War einer der Gäste drauf und dran den Onkel zu schlagen? Einer der Neffen griff beherzt ein. Was dieser vor Gericht auch freimütig eingestand. Der Neffe brachte den Gast zu Boden und schlug und trat ihn. Haben im Eifer des Gefechts auch andere mitgemacht? Als der ungebetene Gast auf diese Weise seinen Denkzettel erhalten hatten, machten sich die Neffen samt Gefolge mit einem Auto schnell davon. Zeugen des Geschehens aber notierten sich die Nummer des Fahrzeugs, sodass es die Polizei leicht hatte, die Personen zu ermitteln. Besonders irritierend im Vorfeld der Verhandlung – der Richter gab das bekannt – war, dass der Onkel sich brieflich an die Polizei wandte und schlicht und einfach behauptete: Ich war nicht da.

Der Geschädigte und sein Freund, die beiden ungebetenen Gäste, wurden in den Zeugenstand gerufen. Dass er sich bei der Geburtstagsfeier an die anwesenden Frauen herangemacht habe, weist Ersterer weit von sich. Chaotisch sei die Geburtstagsfeier gewesen. Und nicht wenige der Geburtstagsgäste hätten ihn und seinen Freund eskortiert, als sie die Feier auf Bitten des Onkels hin verließen. Draußen hätten ihn dann mehrere Personen geschlagen.

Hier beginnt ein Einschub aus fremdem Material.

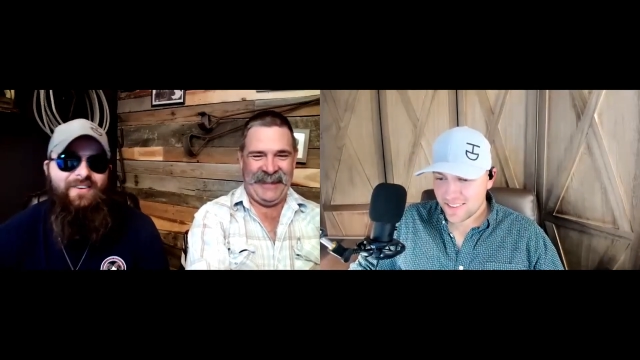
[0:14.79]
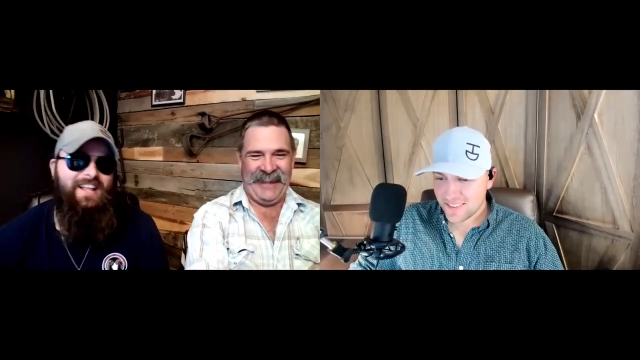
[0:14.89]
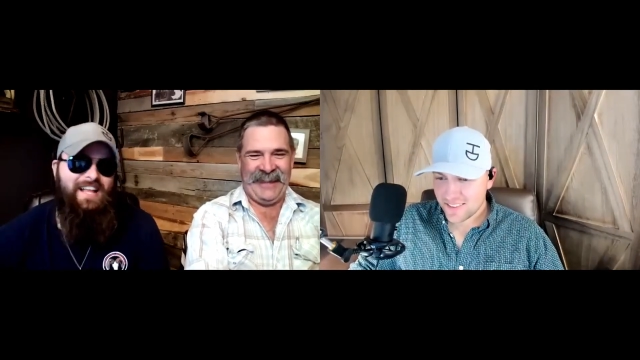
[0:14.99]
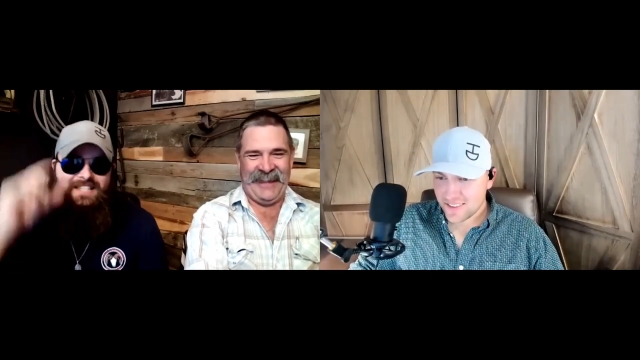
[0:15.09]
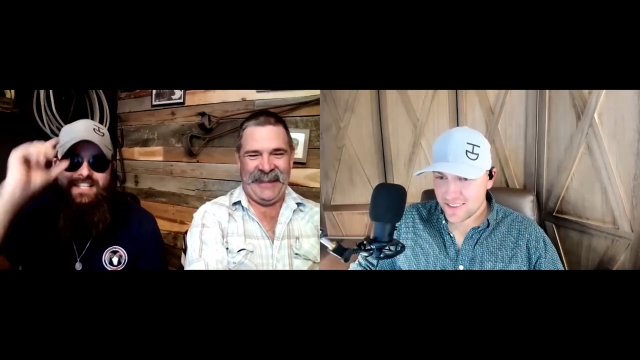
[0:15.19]

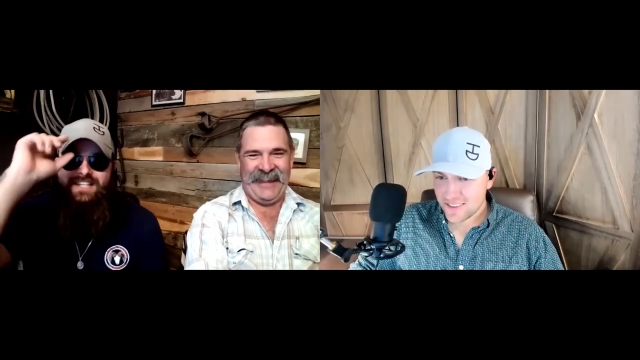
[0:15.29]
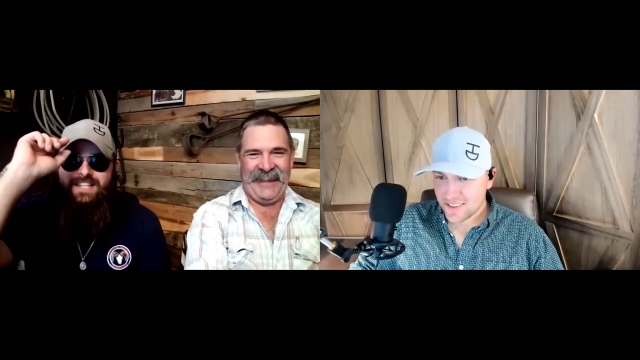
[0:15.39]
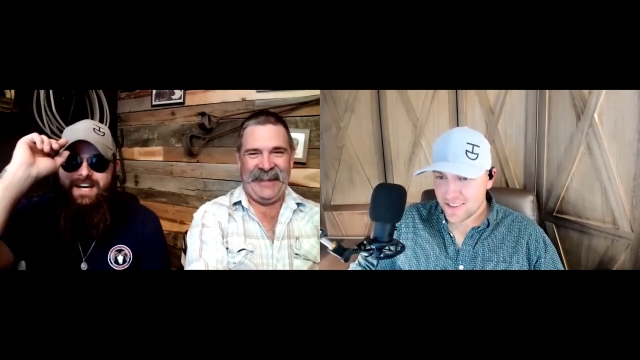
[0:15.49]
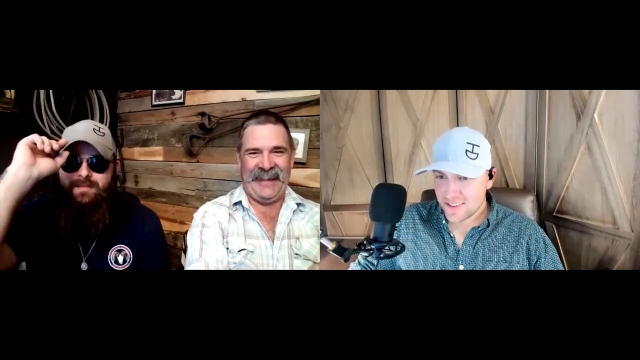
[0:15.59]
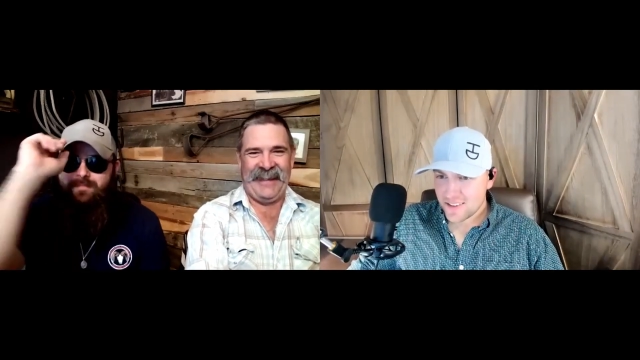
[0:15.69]
Speaker 1: well, that's because
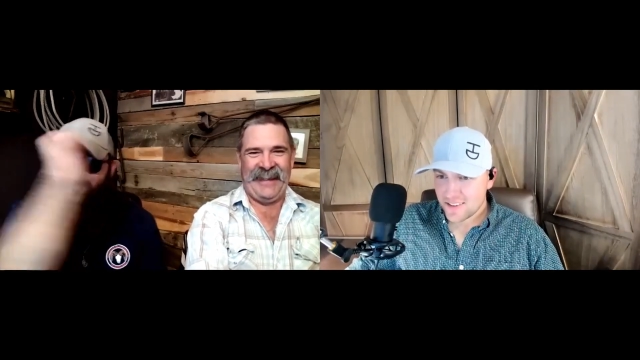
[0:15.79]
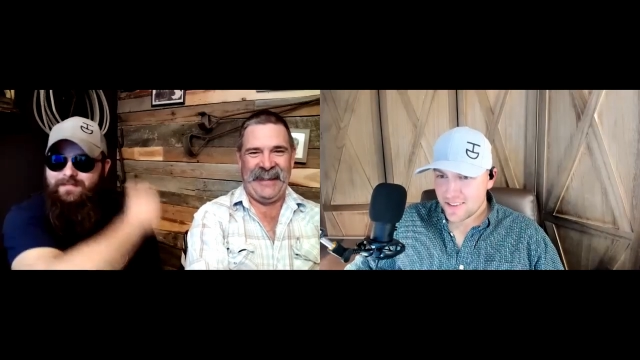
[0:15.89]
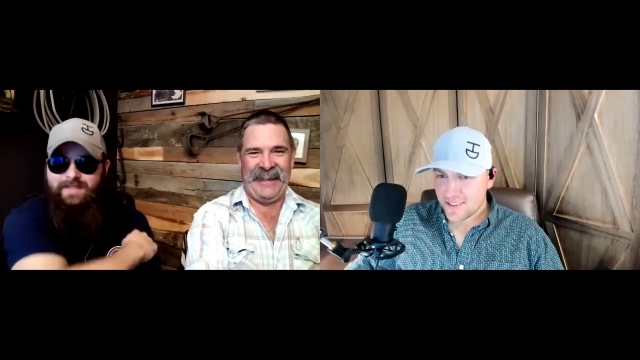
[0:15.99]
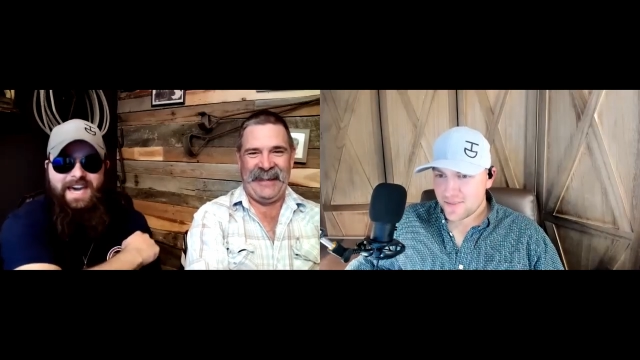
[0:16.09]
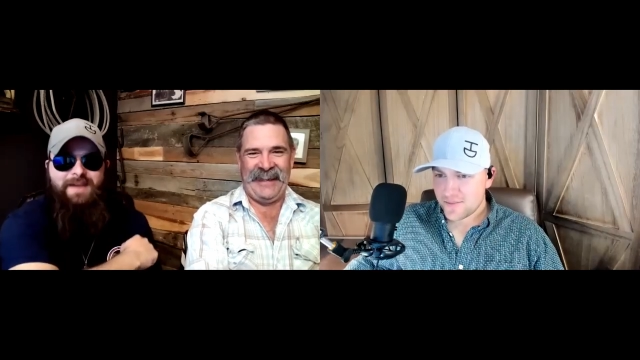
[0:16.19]
I'm
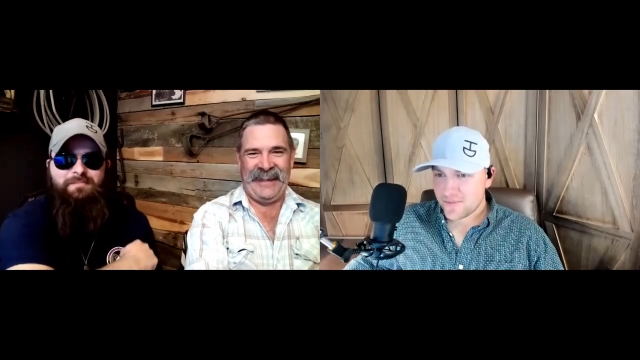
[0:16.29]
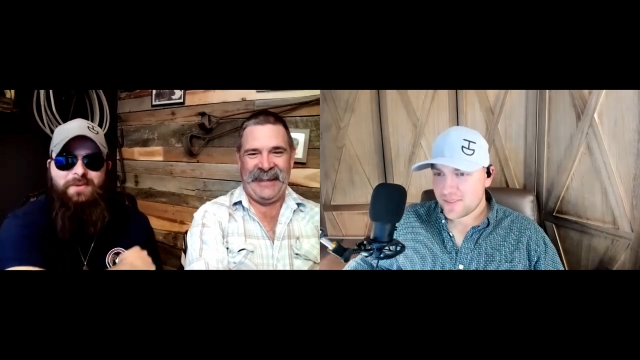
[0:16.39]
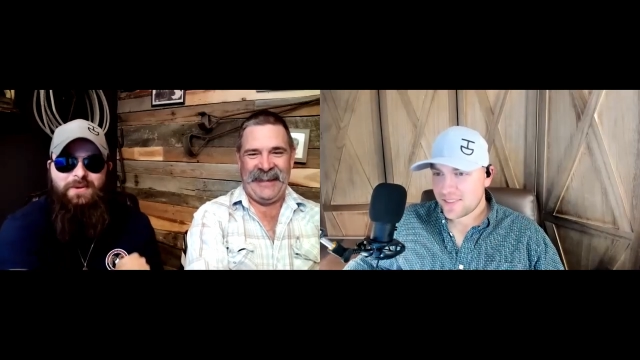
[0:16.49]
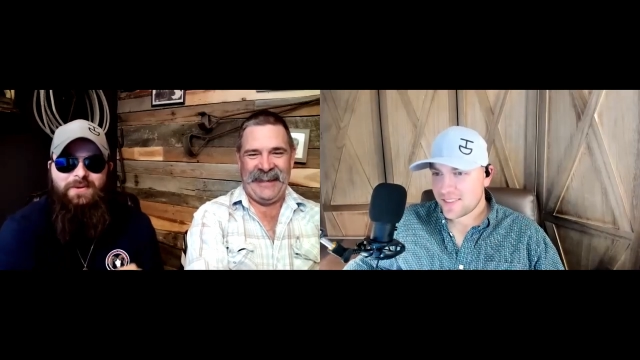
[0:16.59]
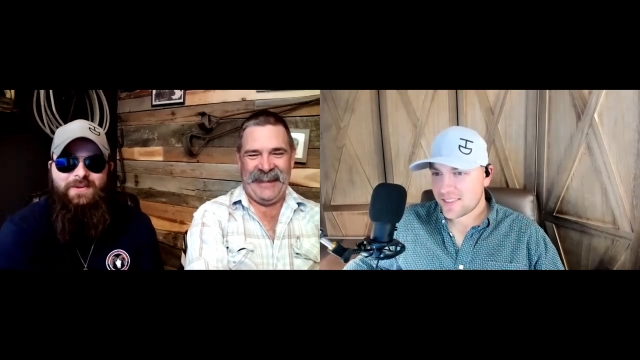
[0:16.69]
Captain
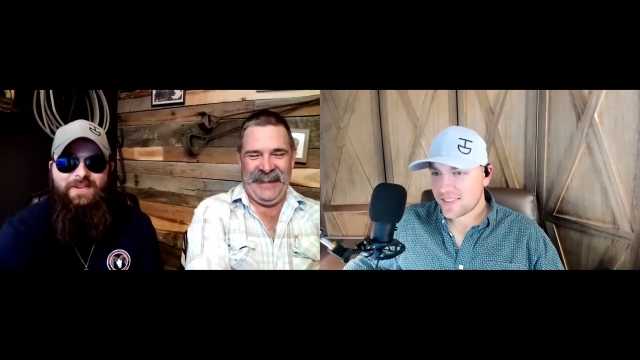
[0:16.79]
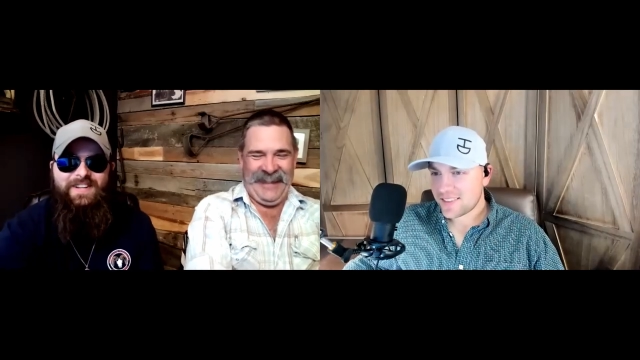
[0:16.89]
Cool.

Wer konkret konnte er leider nicht mehr angeben. Er weiß nur, dass er Nasenbluten, Ohrenschmerzen und Prellungen an den Rippen davongetragen habe. Und erneut irritierend ist, dass der Geschädigte entgegen dem, was einer der Angeklagten bereits eingestanden hat, angibt: Der andere der beiden Brüder habe ihn geschlagen. Der Freund des Geschädigten sagte ebenfalls als Zeuge aus. Er weiß davon, dass nur einer der Angeklagten geschlagen habe. Als der Richter ihm seine Aussage bei der Polizei vorhält, zieht er sich auf die Aussage zurück: „Es war viel los und es ging sehr schnell.“ Und zuletzt waren da noch Leute vor ihm, sodass man schließen muss, er habe gar keinen Blick auf das Geschehen gehabt.

Nach gut zweistündiger Verhandlung erwägt der Richter, wie weiter verfahren werden soll. Fortsetzung der Verhandlung zu einem neuen Termin? Mit Ladung weiterer Zeugen? Insbesondere mit der Ladung des Onkels? Oder Einstellung des Verfahrens gegen Auflagen? Die Staatsanwältin gibt sich zunächst etwas widerstrebend. Die Angeklagten beraten sich mit ihren Verteidigern. Der Richter zieht sich mit den beiden Schöffen zur Beratung zurück. Schließlich kommt man zu der Entscheidung: Einstellung des Verfahrens. Der 20-jährige Angeklagte, der sich selbst bezichtigt hat, muss 1000 Euro an eine Hilfsorganisation zahlen. Der andere Angeklagte muss 80 Stunden gemeinnützige Arbeit leisten.